TRY IT:
Output, word for word, the line that contains "[612.87-613.37s]" and all lines after it in the records below, omitting pictures.

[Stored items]

....................

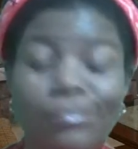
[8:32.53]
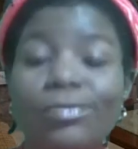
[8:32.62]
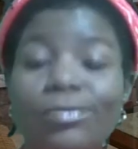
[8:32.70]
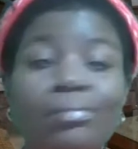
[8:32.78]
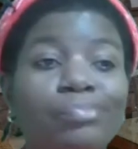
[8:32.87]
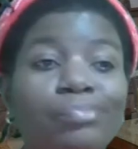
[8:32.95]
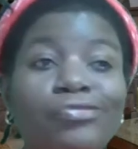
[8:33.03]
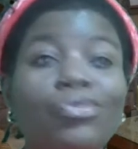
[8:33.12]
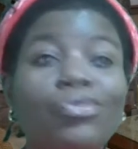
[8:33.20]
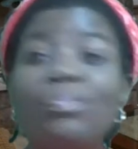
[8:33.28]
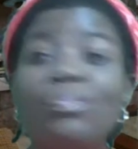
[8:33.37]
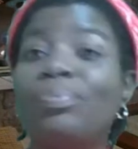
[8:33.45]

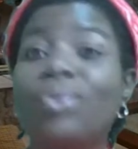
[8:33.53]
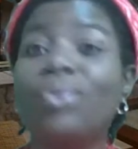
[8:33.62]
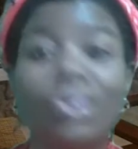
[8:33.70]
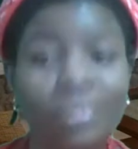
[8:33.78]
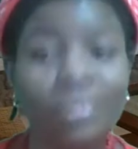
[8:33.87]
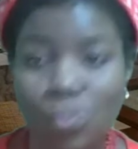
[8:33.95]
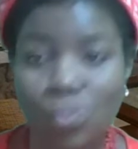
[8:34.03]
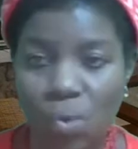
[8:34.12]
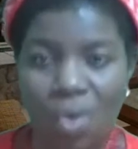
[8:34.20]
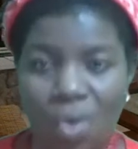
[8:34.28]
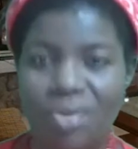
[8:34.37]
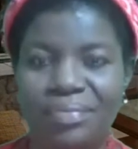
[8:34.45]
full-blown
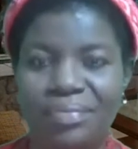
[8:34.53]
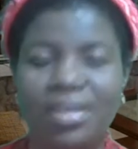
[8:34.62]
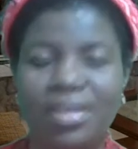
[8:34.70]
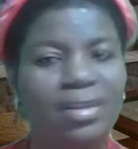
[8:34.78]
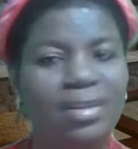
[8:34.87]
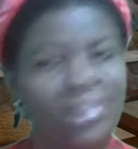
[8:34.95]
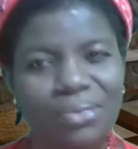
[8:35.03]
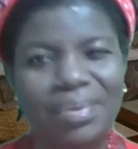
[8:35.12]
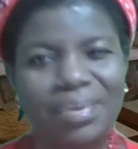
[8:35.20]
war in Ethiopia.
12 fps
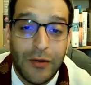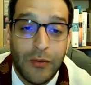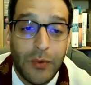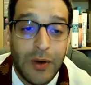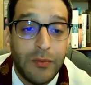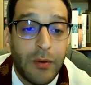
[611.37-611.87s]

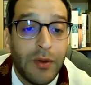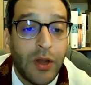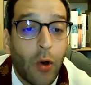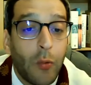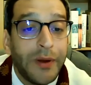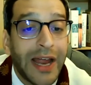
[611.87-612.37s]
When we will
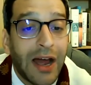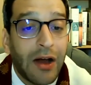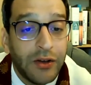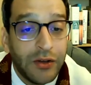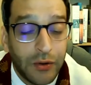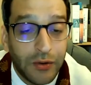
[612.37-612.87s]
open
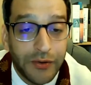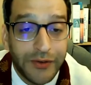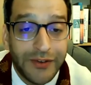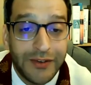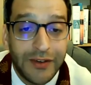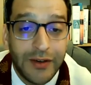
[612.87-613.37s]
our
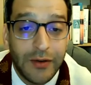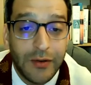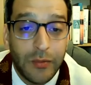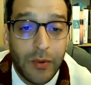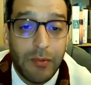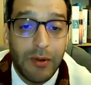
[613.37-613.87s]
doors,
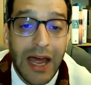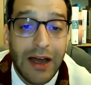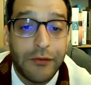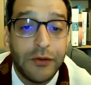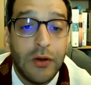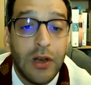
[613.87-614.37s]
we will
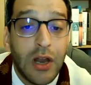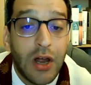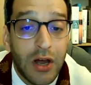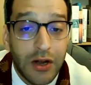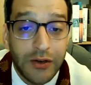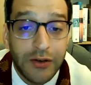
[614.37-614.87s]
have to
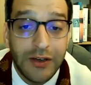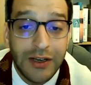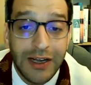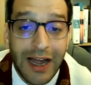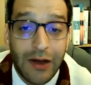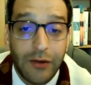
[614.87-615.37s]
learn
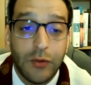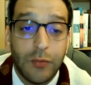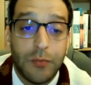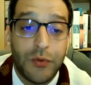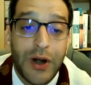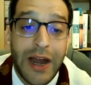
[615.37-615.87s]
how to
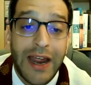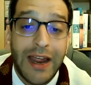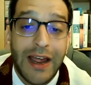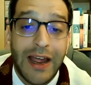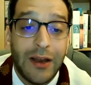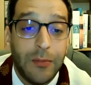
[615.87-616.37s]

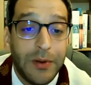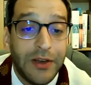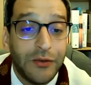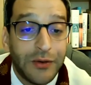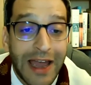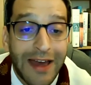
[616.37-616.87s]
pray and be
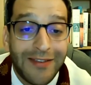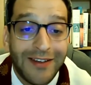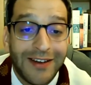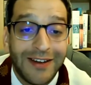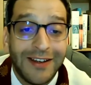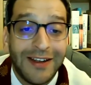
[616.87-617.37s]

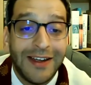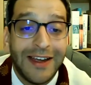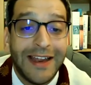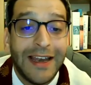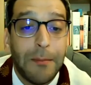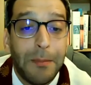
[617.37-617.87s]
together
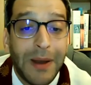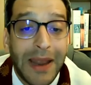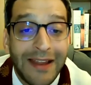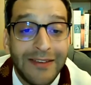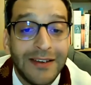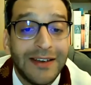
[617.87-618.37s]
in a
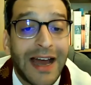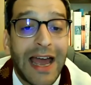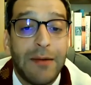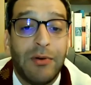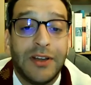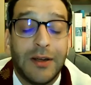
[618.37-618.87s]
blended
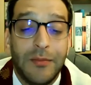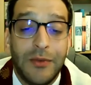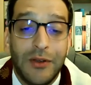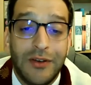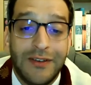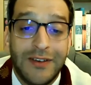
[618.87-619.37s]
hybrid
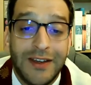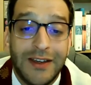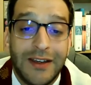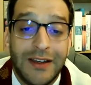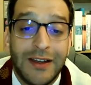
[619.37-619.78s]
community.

....................

WORKED SOLUTION:
[612.87-613.37s]
our
[613.37-613.87s]
doors,
[613.87-614.37s]
we will
[614.37-614.87s]
have to
[614.87-615.37s]
learn
[615.37-615.87s]
how to
[615.87-616.37s]

[616.37-616.87s]
pray and be
[616.87-617.37s]

[617.37-617.87s]
together
[617.87-618.37s]
in a
[618.37-618.87s]
blended
[618.87-619.37s]
hybrid
[619.37-619.78s]
community.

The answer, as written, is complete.